Download or read book To Have and to Hold written by Philip L. Reynolds and published by Cambridge University Press. This book was released on 2007-02-05 with total page 489 pages. Available in PDF, EPUB and Kindle. Book excerpt: This 2007 book analyzes how, why, and when pre-modern Europeans documented their marriages - through property deeds, marital settlements, dotal charters, church court depositions, wedding liturgies, and other indicia of marital consent. The authors consider both the function of documentation in the process of marrying and what the surviving documents say about pre-modern marriage and how people in the day understood it.
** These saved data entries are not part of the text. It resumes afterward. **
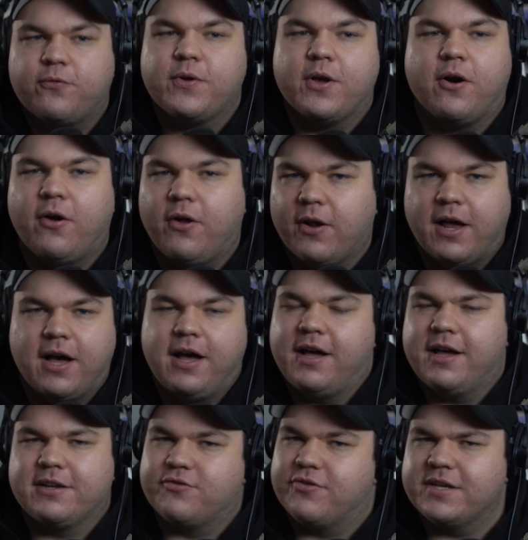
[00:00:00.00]
We all
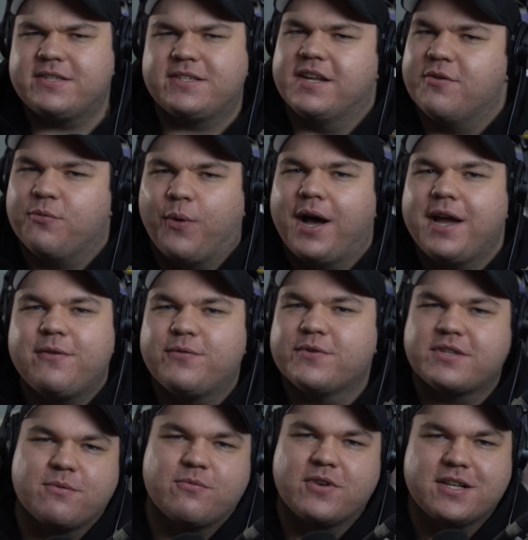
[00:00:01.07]
are dressed in white for
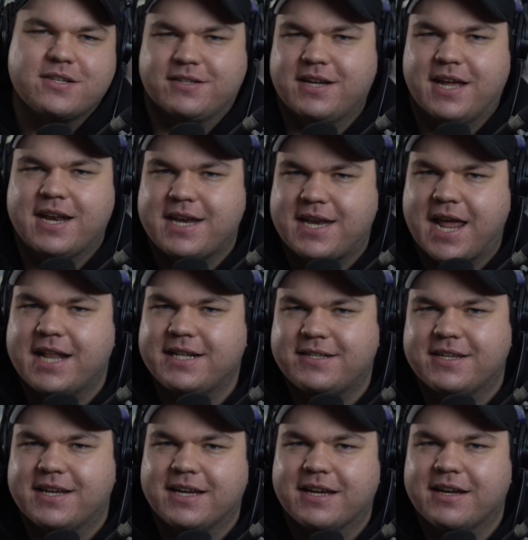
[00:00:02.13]
some reason and
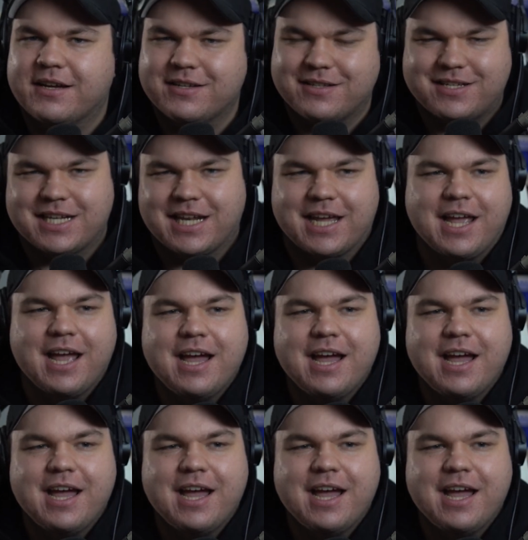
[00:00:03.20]
dancing. It's like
Drawing on archival evidence from classical Rome, medieval France, England, Iceland, and Ireland, and Renaissance Florence, Douai, and Geneva, the volume provides a rich interdisciplinary analysis of the range of marital customs, laws, and practices in Western Christendom. The chapters include freshly translated specimen documents that bring the reader closer to the actual practice of marrying than the normative literature of pre-modern theology and canon law.